Material for this exercise Start Marker

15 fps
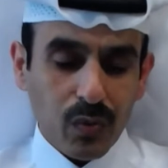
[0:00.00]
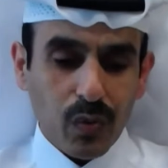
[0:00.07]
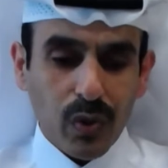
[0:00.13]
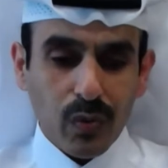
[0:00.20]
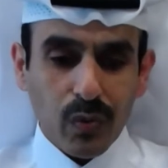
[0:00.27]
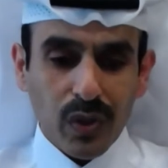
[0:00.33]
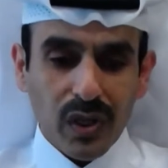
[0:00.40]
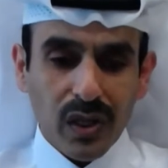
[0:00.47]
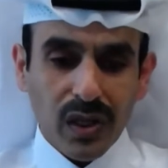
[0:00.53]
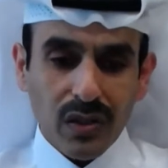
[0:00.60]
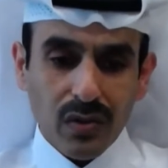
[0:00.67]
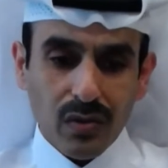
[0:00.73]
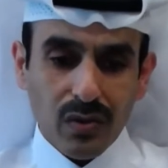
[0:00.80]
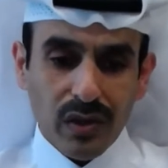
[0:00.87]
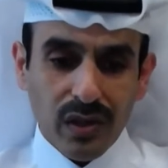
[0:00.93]
what we
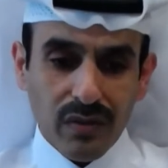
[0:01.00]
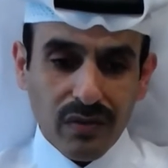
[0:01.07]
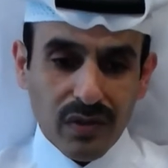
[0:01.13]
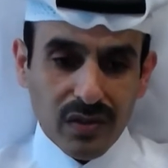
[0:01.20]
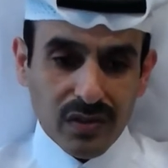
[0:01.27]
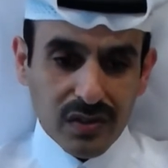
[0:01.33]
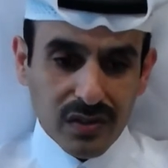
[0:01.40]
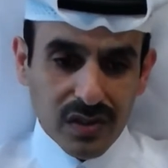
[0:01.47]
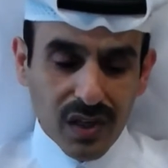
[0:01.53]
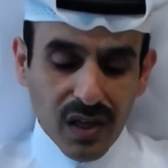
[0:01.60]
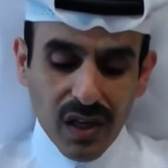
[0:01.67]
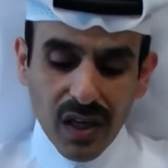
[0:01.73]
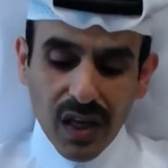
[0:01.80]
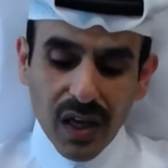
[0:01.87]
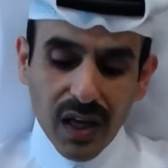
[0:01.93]
need to leave this.
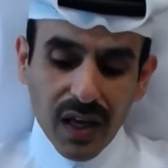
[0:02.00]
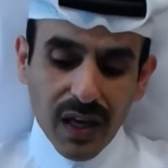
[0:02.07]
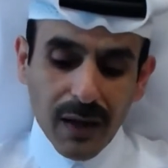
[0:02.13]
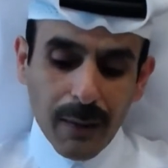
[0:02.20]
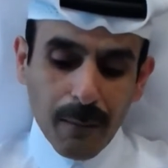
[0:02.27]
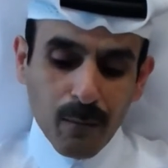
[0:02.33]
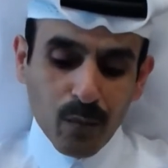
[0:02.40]
How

Material for this exercise End Marker

What the task requires: The expected response is every line of the material, written out exactly, with the images removed.

Solution for this problem:
15 fps
[0:00.00]
[0:00.07]
[0:00.13]
[0:00.20]
[0:00.27]
[0:00.33]
[0:00.40]
[0:00.47]
[0:00.53]
[0:00.60]
[0:00.67]
[0:00.73]
[0:00.80]
[0:00.87]
[0:00.93]
what we
[0:01.00]
[0:01.07]
[0:01.13]
[0:01.20]
[0:01.27]
[0:01.33]
[0:01.40]
[0:01.47]
[0:01.53]
[0:01.60]
[0:01.67]
[0:01.73]
[0:01.80]
[0:01.87]
[0:01.93]
need to leave this.
[0:02.00]
[0:02.07]
[0:02.13]
[0:02.20]
[0:02.27]
[0:02.33]
[0:02.40]
How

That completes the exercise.